There has been a lot of discussion heating up over the past 12 months as to why more healthcare providers are turning to cloud solutions. In this article, we breakdown the difference between how information is stored on cloud software compared to ‘on premise’, and how it can impact your medical practice.

What is the difference between ‘cloud’ and ‘on premise’?

Cloud software refers to an IT system where information is stored and backed up on the Internet, ‘the cloud’, which is then backed up by premium security data centres, like the Microsoft Azure platform.

‘On premise’ practice management software stores all your data on physical servers that are on your medical practice site, and server management either remains your responsibility or is outsourced to an IT provider.

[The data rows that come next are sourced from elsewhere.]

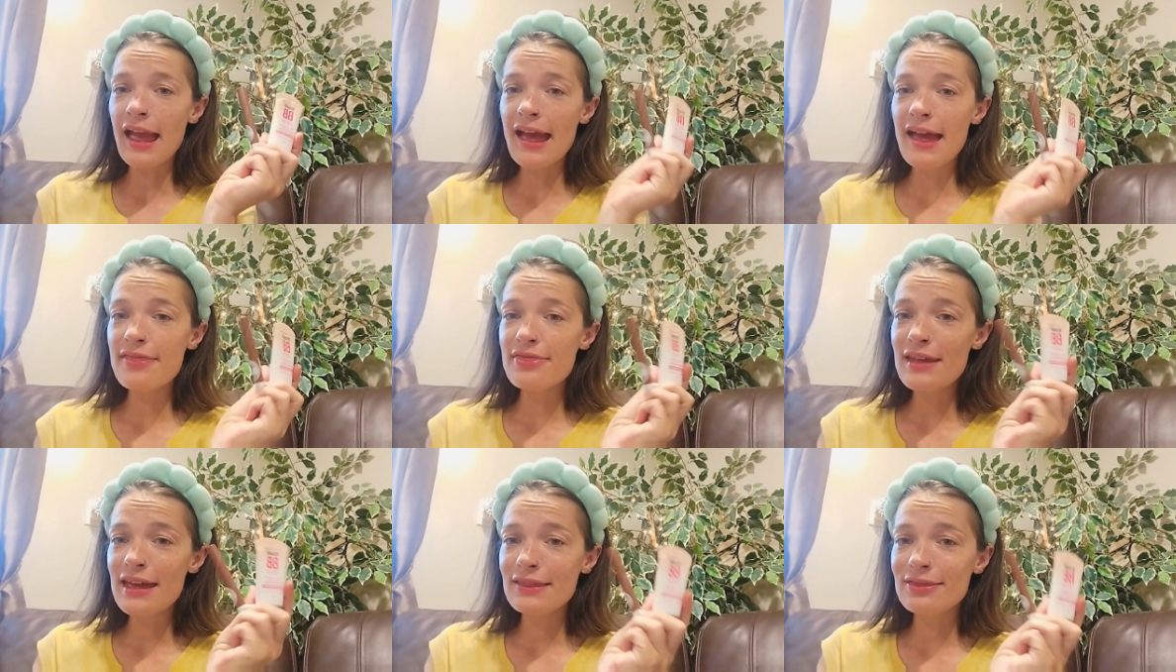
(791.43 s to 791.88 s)

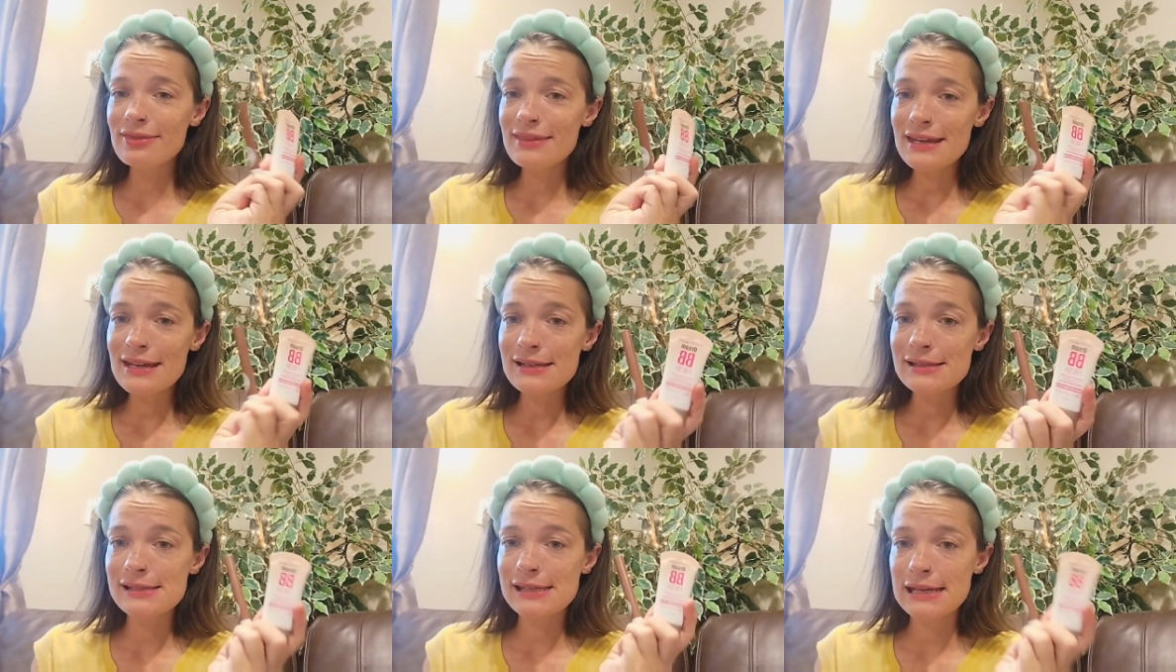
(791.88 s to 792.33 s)
And then
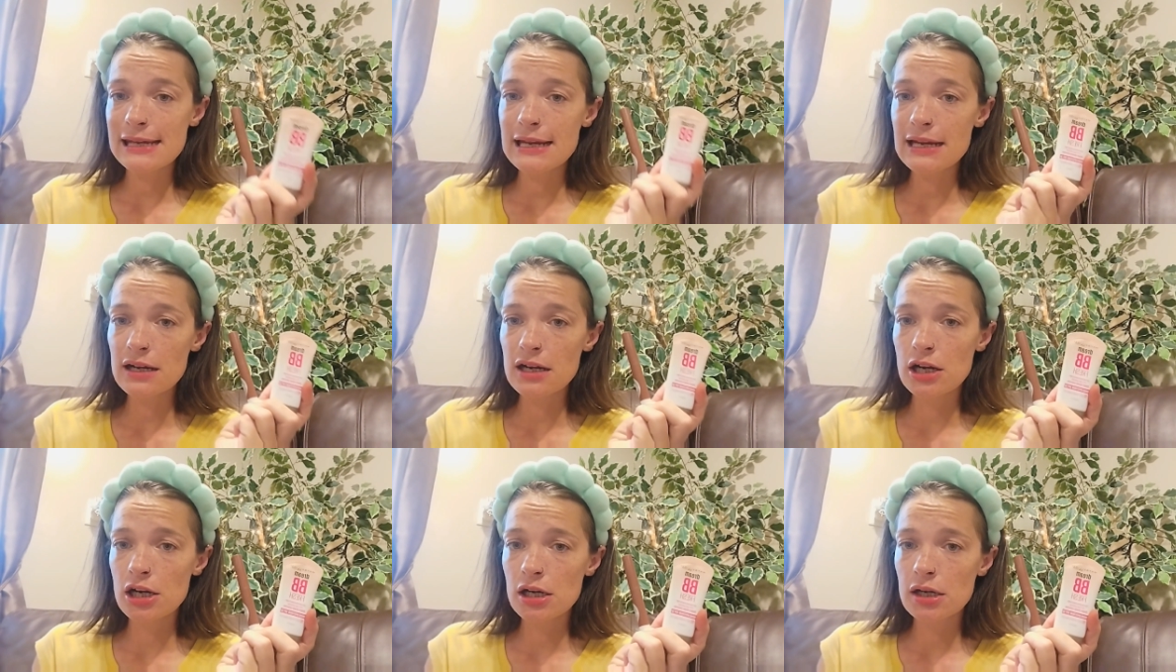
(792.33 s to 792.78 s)
these
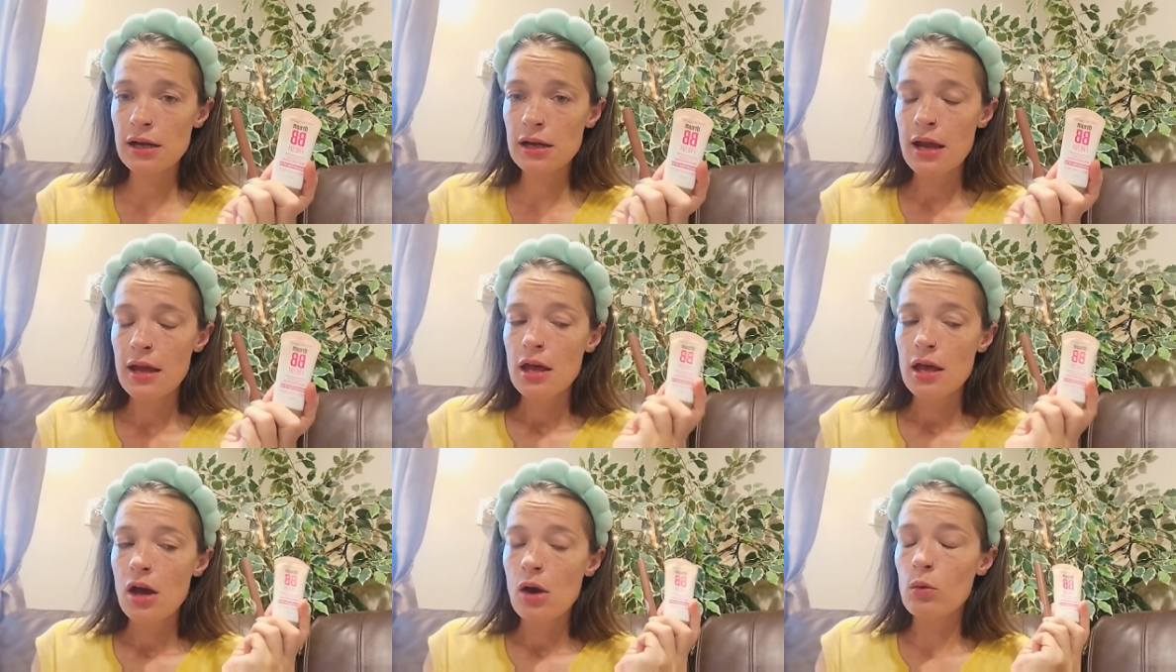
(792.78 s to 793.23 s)

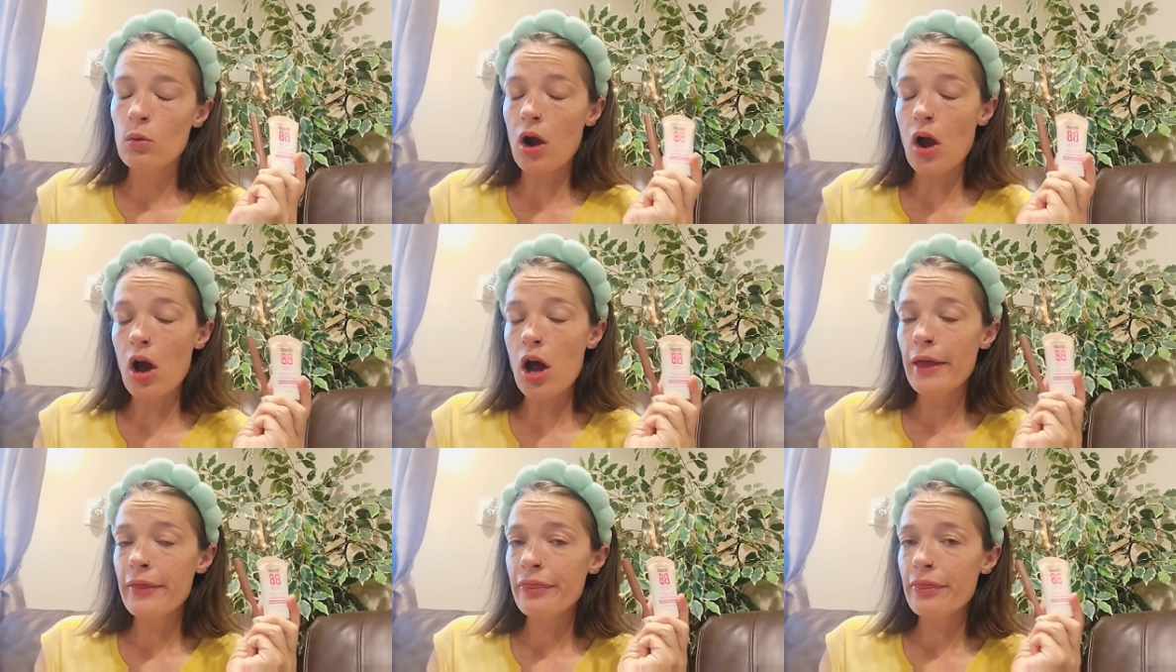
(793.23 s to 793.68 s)
here
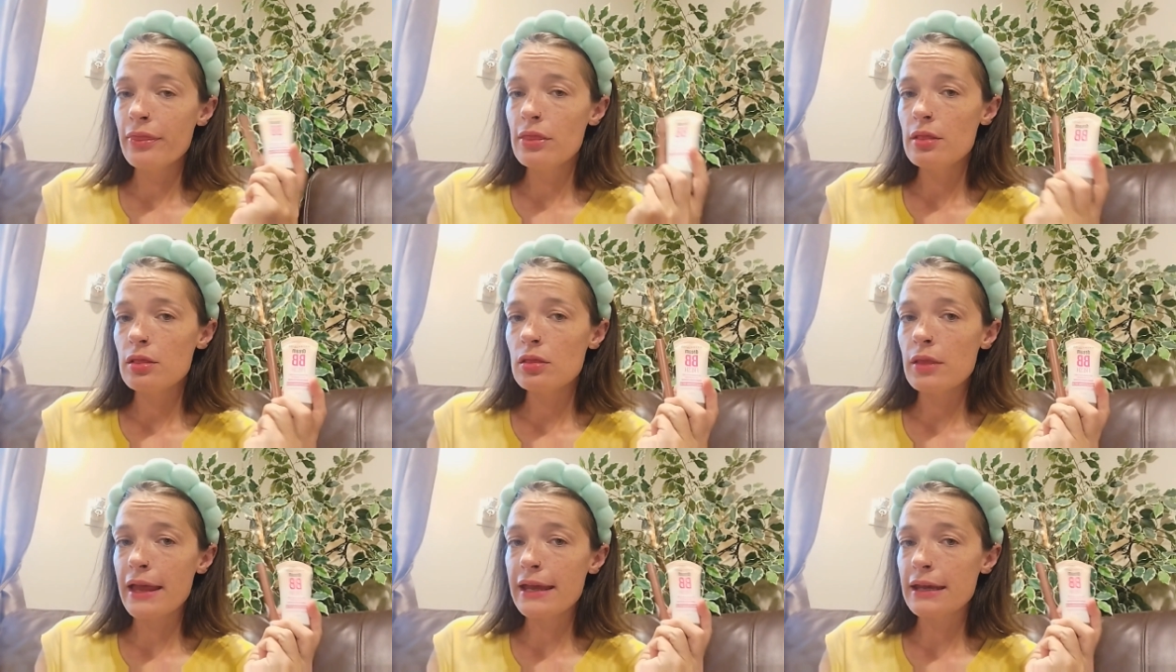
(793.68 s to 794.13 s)
were
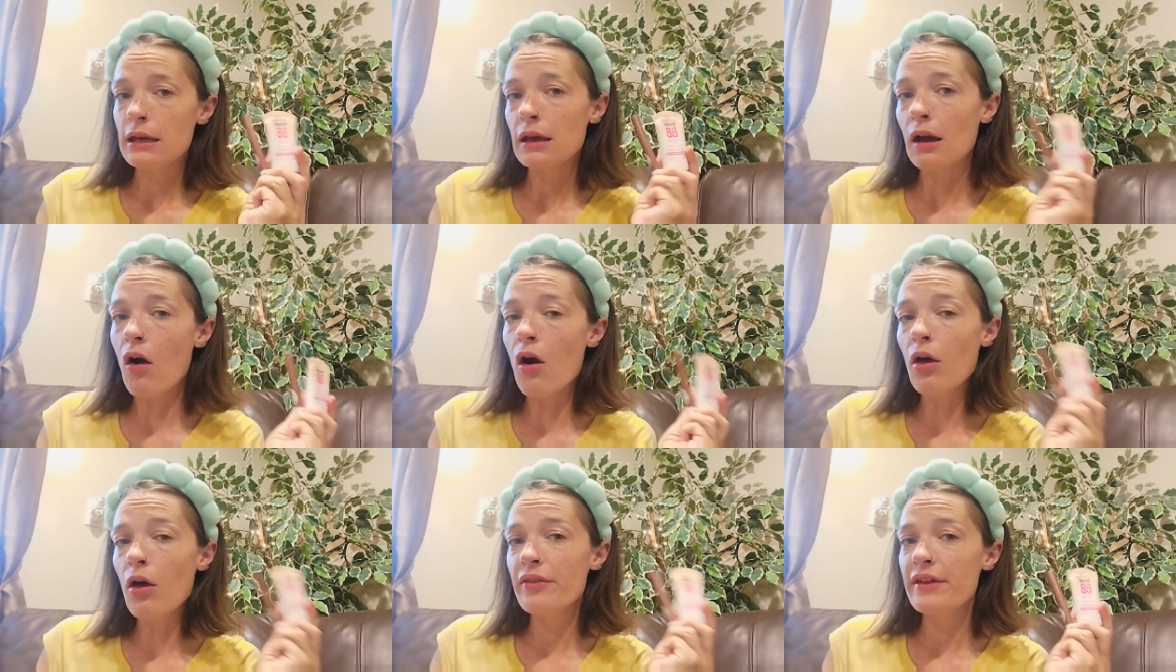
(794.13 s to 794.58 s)
on
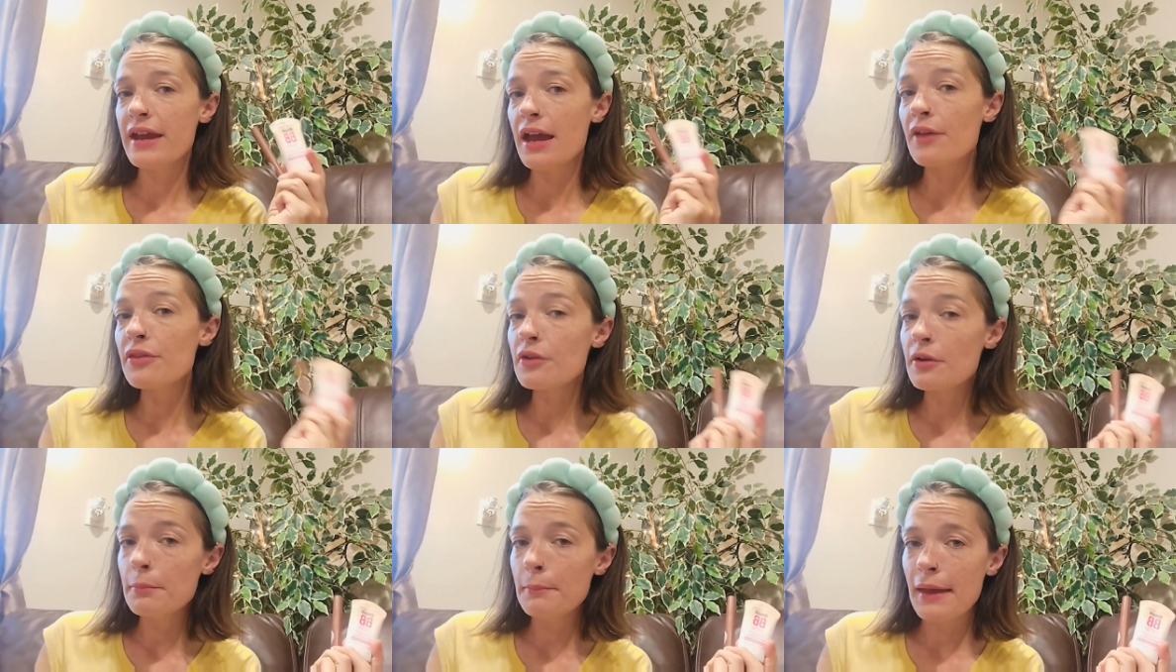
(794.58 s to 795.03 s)
like all the
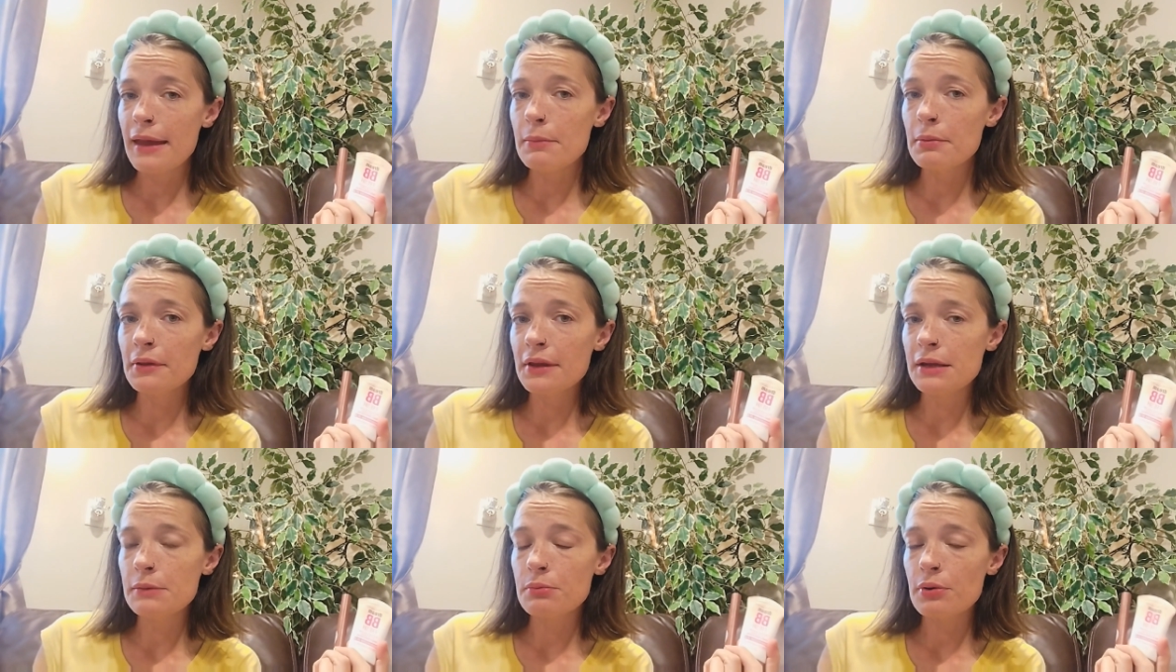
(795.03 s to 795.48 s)
other
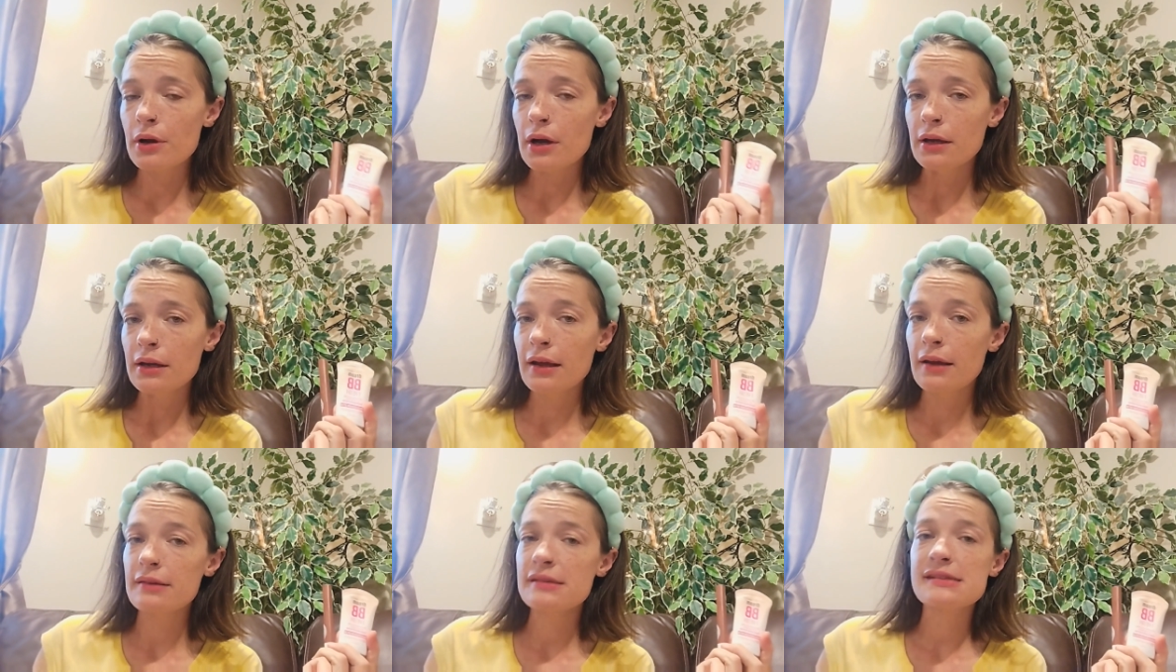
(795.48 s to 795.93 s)
Maybelline
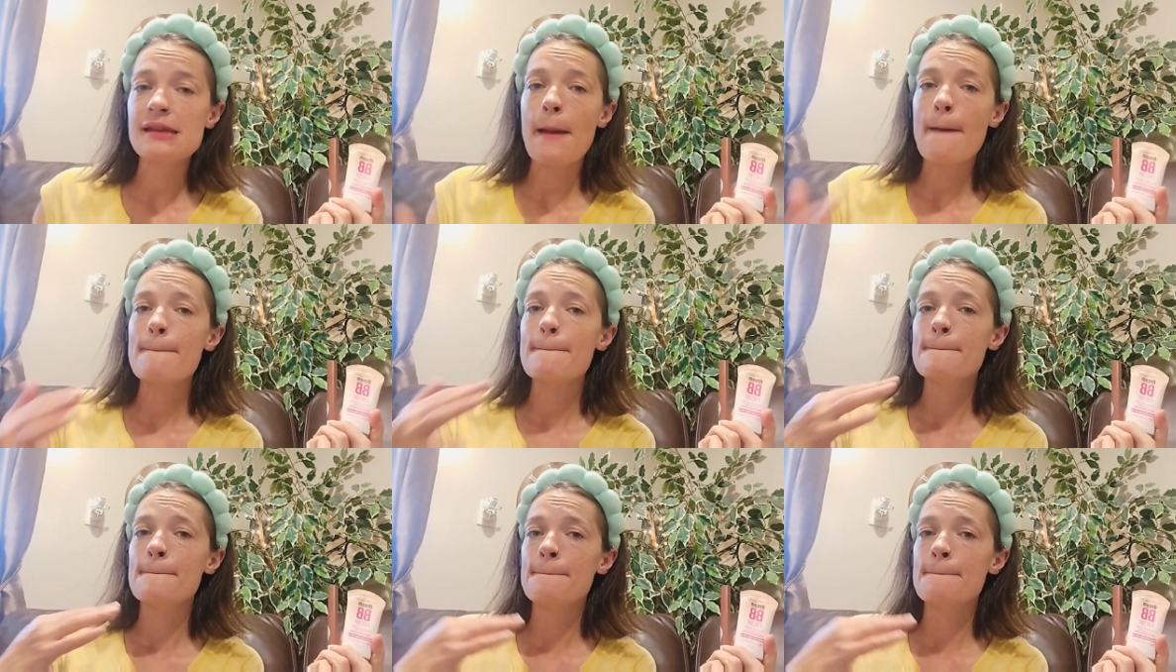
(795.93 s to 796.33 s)
products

1. The physical location of your data on premise vs the cloud

Is your data held on physical servers on premise, or backed up via the cloud? One way to curb data loss is to consider a solution capable of protecting, recovering and mobilising applications on virtualised IT environments.

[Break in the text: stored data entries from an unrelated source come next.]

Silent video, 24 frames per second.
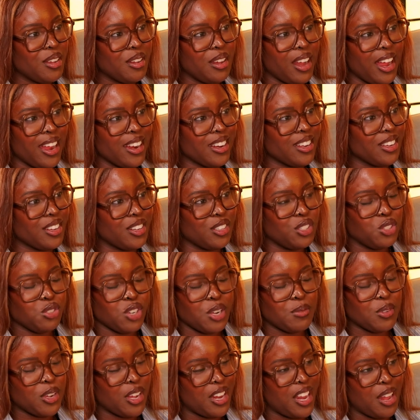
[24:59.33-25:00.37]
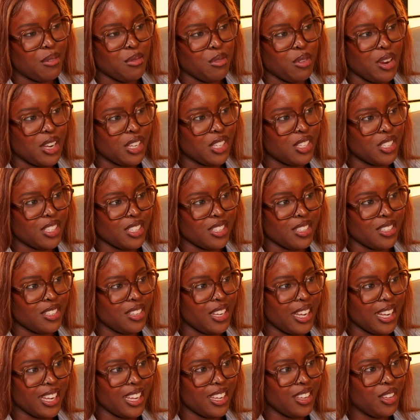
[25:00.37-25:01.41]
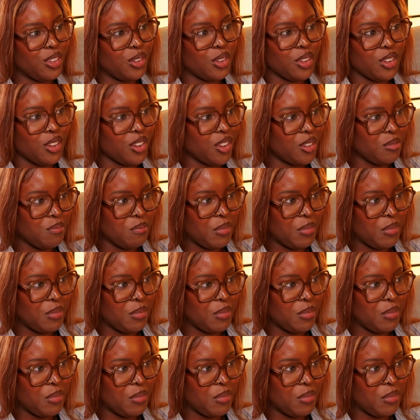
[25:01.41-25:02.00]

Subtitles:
like a dream collaboration, like you can go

This is because when your clinical and practice management information is stored on ‘the cloud,’ it is not limited to a physical server. Cloud services allow data to be stored in multiple locations away from the physical walls of the health practice. This can be particularly beneficial if there is a fire or natural disaster – and can provide more reassurance against data loss or damage.

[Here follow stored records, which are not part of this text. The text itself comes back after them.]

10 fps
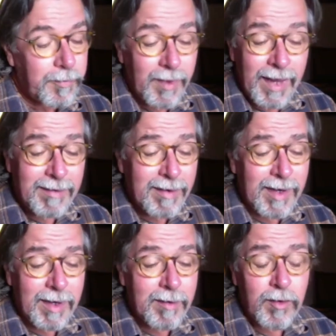As I
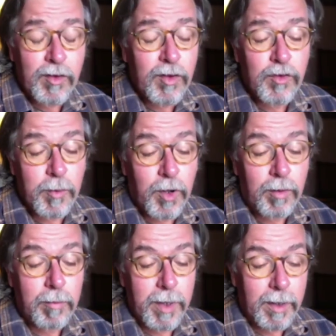said, this is a
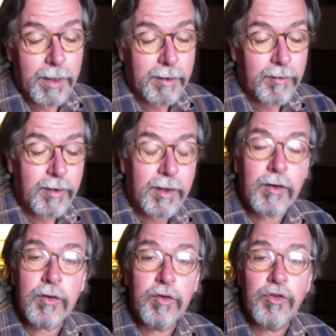small mill. It's
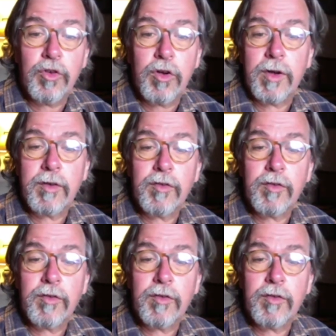2 stories.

2. Cost of storing data on premise vs the cloud

Setting up and managing a physical server on premise to store your health data can mean high capital and ongoing costs – and often includes a third-party IT provider to help you maintain and upgrade. With cloud software, all you need is a computer and the Internet, making storing and accessing your health data far less burdensome on the budget.

In MedicalDirector’s latest ebook, ‘The Smart Guide to Starting a Medical Practice,’ Professor (Dr) Martin Samy, founder of the Samy Medical Group in Western Australia, explained how starting your practice with the cloud can be the ultimate cost-saving measure. It eliminates the cost of servers, expensive hardware and IT support staff, and also cuts down on significant operational costs while driving efficiencies.

With a paperless cloud software solution, like Helix by MedicalDirector, Prof Samy could also cut down costs associated with printing, the use of a fax machine and manual, time-consuming paper-based processes.

“I had quotes of $70,000 – $80,000 for my IT and phone systems alone, but with a cloud practice management software like Helix, all I need is one network cable with the Internet,” Dr Samy said. “Helix is so brilliant, it makes setting up a practice so simple and so cost effective. I could get up and running with minimal costs, and enjoy many more operational efficiencies from the outset than if I had started with a traditional server- based system.”

3. Time required to manage data on premise vs the cloud

Ensuring the integrity and security of data on physical servers requires upgrades and regular maintenance, which can take considerable time, especially during a major software upgrade. However clinical and practice management software like Helix, by MedicalDirector, has automatic software upgrades, which cuts out significant data maintenance time. This effectively opens up more time for the practice to focus on patient care, and less on time-intensive data management.

“Because Helix has seamless integration and automates so much of our workflow, it also cuts down a lot of our support, admin and staffing costs, which means we only need one support staff member for four doctors,” Prof Samy added.